Всё лучшее в жизни либо незаконно, либо аморально, либо ведёт к ожирению (сборник) (Финкель) - страница 38

Идиллия привлекает тайной властью, не убеждая, не насилуя сознание, шепчет: тут, на этой земле, надо жить так…

«На самом деле никто ничего не делает», – успокаиваю я себя. Смотрят вот так тупо на синий или черный экран, уронив руки на колени, и, как Обломов, обретают цельность, зная, что не откроют ни антикварной лавки, ни русской газеты, ни массажного кабинета, и русским квасом торговать не будут, тем более что он и без того продается на каждом шагу. Пусть Штольц этим занимается. Строит, созидает, сулит окончательную победу над силами зла. Реалисты оказываются утопистами. Утопист – мечтатель – реалист, он и мыслит здраво, не дуря себя химерами. Не на что печатать роман?
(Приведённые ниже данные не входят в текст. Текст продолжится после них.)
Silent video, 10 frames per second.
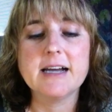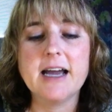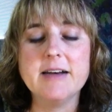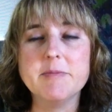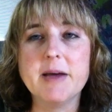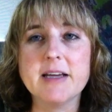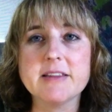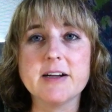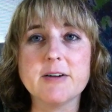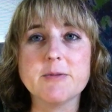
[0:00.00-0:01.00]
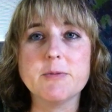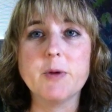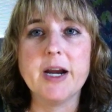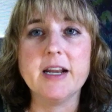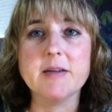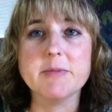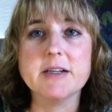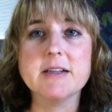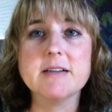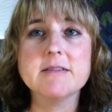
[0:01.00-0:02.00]
hiding back there waiting,
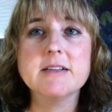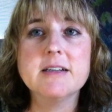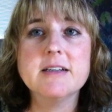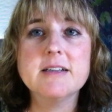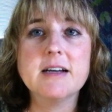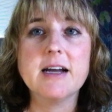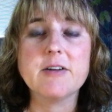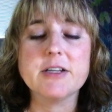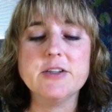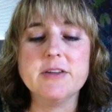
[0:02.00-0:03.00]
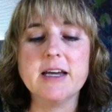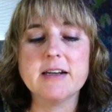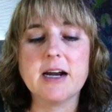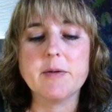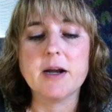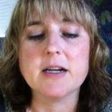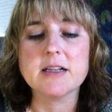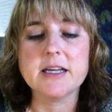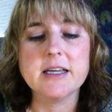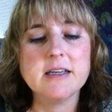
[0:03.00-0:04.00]
but I only do that
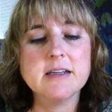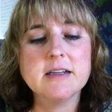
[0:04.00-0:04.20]
ironically.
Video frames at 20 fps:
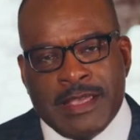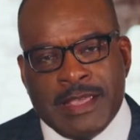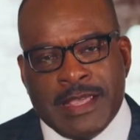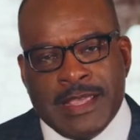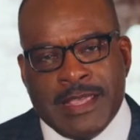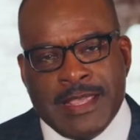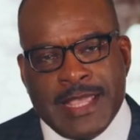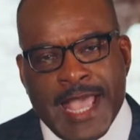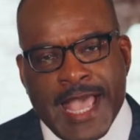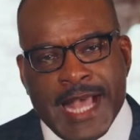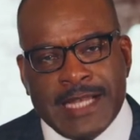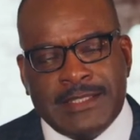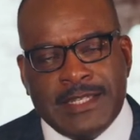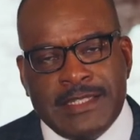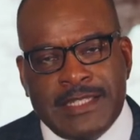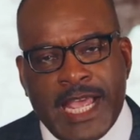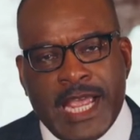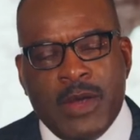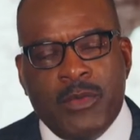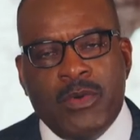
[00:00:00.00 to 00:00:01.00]
Yeah,
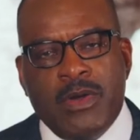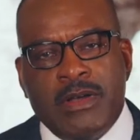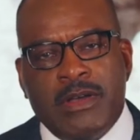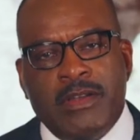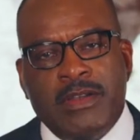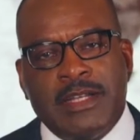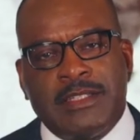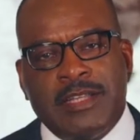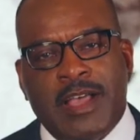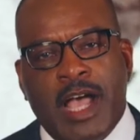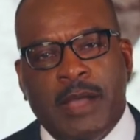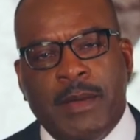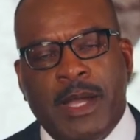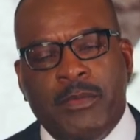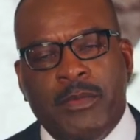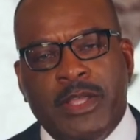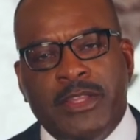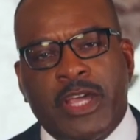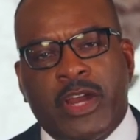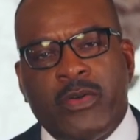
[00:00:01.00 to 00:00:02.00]
today we're going to talk about
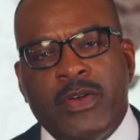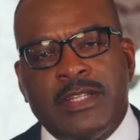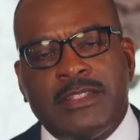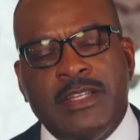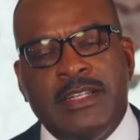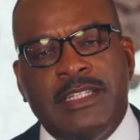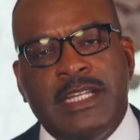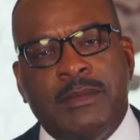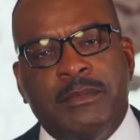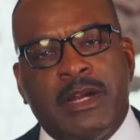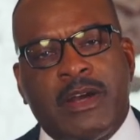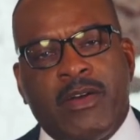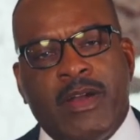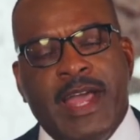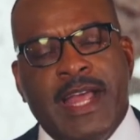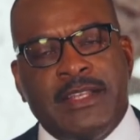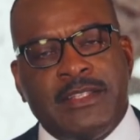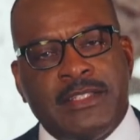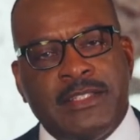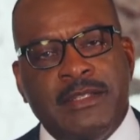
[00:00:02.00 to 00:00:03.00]
whether Christian
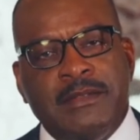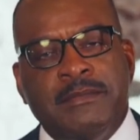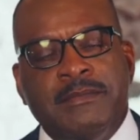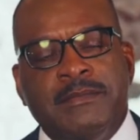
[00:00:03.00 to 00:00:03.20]
Democrats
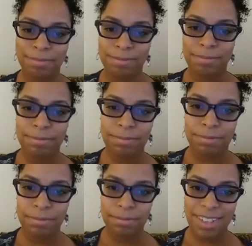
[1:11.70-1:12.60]

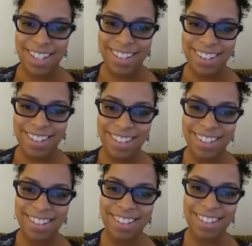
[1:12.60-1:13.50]

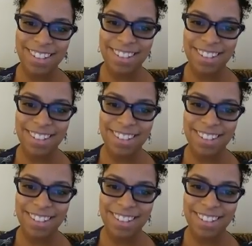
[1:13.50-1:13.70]
(silence)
Плюнь на роман. Он – предсказатель непогоды. В нем – неслыханные потрясения, а так выключишь компьютер – и никаких проблем. И снизойдет великая тишина. И музыка наконец восторжествует.

Да на самом деле никто ничего не делает. Просто слова. Попытка придать смысл своей жизни. В пустых глазах политиков, в тоне работающих – безнадежность материалистического пути.

Есть только одно созидание – вечное, великое.

Без треска и фраз.

На него вся надежда.

Я выключаю компьютер, этот пинок под зад Богу, Человеку, Судьбе, Времени, Любви, Красоте. Но я все еще барахтаюсь во всем этом, в этом Боге, Человеке, Времени и снова во Времени, потому что Любви нет, осталась одна только физиология любви. В любви, как и на войне, нужна храбрость, а где теперь храбрые? Все трусы. А я люблю всерьез и надолго…

Телефонный звонок прерывает мои размышления. Разговор репетирую по пути к телефону:

– Бесэдер?

– Бесэдер.

– О’кей?

– О’кей.

Мой роман с человечеством продолжается.

А все потому, что беременен Книгой.

Я думаю о Любви. О своей жизни. О том, что безоговорочно кануло в Лету.

И только тюрьма «Цальмон» – привлекает возможностью согреться в зимнюю стужу.

О, комфортабельные тюрьмы!

2

В ту ночь мне снился Федор Михайлович Достоевский.

Бледный, худой, он как-то зло и болезненно наблюдал за мной и вдруг пригласил пройти в сумрачную и безмолвную бездну, комнату без стен, в середине которой стоял мягкий диван, покрытый коричневой, довольно потертой материей, а рядом – круглый столик с красной суконной салфеткой.

– Нуте-с, каким же неизвестным ветром вас сюда занесло?

И не дождавшись ответа, вдруг заговорил о беспокойстве, которое вызывает у него растущее влияние евреев в христианском мире. Уверовав в спасительную миссию цивилизации, еврейская молодежь, видите ли, с головой ушла в науку, экономику, общественную жизнь, и представьте себе, если так пойдет дальше, станет господствующей в каждой нации.